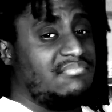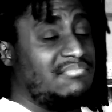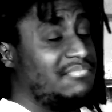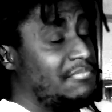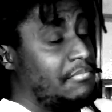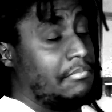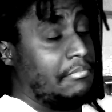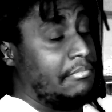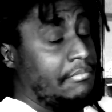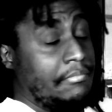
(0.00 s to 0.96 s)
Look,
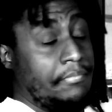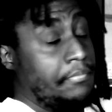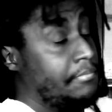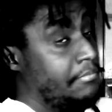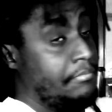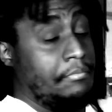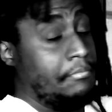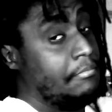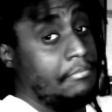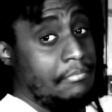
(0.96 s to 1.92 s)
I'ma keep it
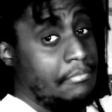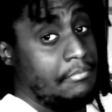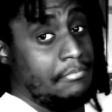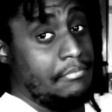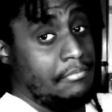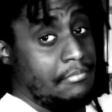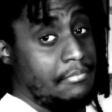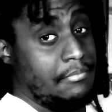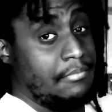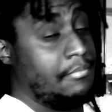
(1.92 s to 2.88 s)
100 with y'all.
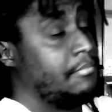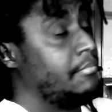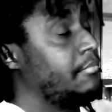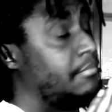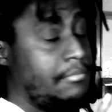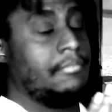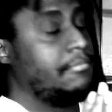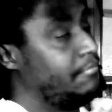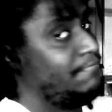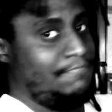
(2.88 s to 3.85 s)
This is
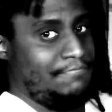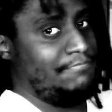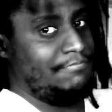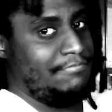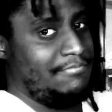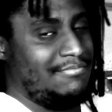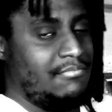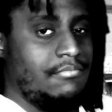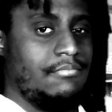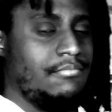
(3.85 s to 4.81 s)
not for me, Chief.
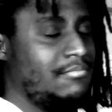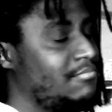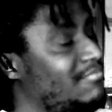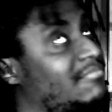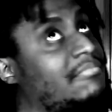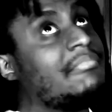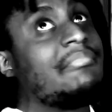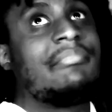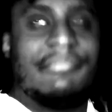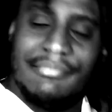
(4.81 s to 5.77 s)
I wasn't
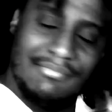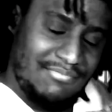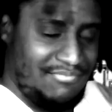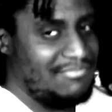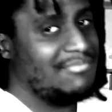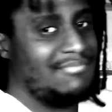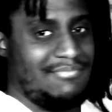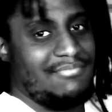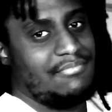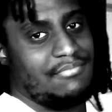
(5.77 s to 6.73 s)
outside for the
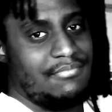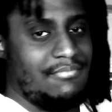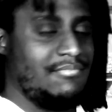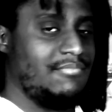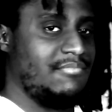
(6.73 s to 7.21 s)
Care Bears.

[Problem requirements]
Print each entry precisely as written; the pictures stay out.

[Answer box]
(0.00 s to 0.96 s)
Look,
(0.96 s to 1.92 s)
I'ma keep it
(1.92 s to 2.88 s)
100 with y'all.
(2.88 s to 3.85 s)
This is
(3.85 s to 4.81 s)
not for me, Chief.
(4.81 s to 5.77 s)
I wasn't
(5.77 s to 6.73 s)
outside for the
(6.73 s to 7.21 s)
Care Bears.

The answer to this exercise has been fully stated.